I am glad the OP has included the Guardian link about how some OFSTED inspectors are treating schools. The stories are shocking, and clearly this is a culture that is being encouraged from the top, shame and blame should be apportioned to Whitehall.

PupInAPram · 27/11/2021 15:55

I'm not a teacher but I work in a large high school. I have a degree but I wouldn't become a teacher if they doubled the pay. Between classroom hours, curriculum and lesson planning, parents' evenings, marking and feedback, data and reporting, duties and pastoral care, not to mention countless emails from parents demanding immediate responses, it's a crushing workload.
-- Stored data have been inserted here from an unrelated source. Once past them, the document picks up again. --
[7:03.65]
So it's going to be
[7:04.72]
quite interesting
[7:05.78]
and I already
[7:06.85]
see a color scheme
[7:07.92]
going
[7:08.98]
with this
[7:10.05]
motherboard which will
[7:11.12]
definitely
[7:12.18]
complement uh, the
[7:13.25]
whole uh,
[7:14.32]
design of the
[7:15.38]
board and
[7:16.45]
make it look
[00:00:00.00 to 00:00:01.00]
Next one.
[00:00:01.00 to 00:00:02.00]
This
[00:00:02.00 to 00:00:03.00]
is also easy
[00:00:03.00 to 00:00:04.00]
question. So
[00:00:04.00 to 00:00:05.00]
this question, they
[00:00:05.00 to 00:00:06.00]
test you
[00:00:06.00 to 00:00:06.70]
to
Teachers are unappreciated, poorly rewarded and hugely undervalued.

DeepaBeesKit · 27/11/2021 16:07

I work in a private sector employer that for complicated reasons gets quite a few ex secondary teachers joining.

They don't know what's hit them. Lots assume that 9-5 working hours with 25 days annual leave means never having to work late in a busy patch or check emails on a weekend, and have assumed teachers are the only people working long hours.

They are usually horrified by what they are offered pay wise, especially with the pension estimates.

Lots return to teaching. The ones who stay are the ones who weren't expecting massively greener grass, but wanted flexibility over working hours/wfh etc which often simply aren't possible in the classroom.

PupInAPram · 27/11/2021 16:24

In my first career I worked in retail management. 60 hour weeks with no overtime in those days. Hard physical work and sometimes deeply unpleasant members of the public to deal with. It was still easier than getting a roomful of typical teenagers through exams. Performance related pay now in a lot of schools as well, so your pay is tied to how many of them pass.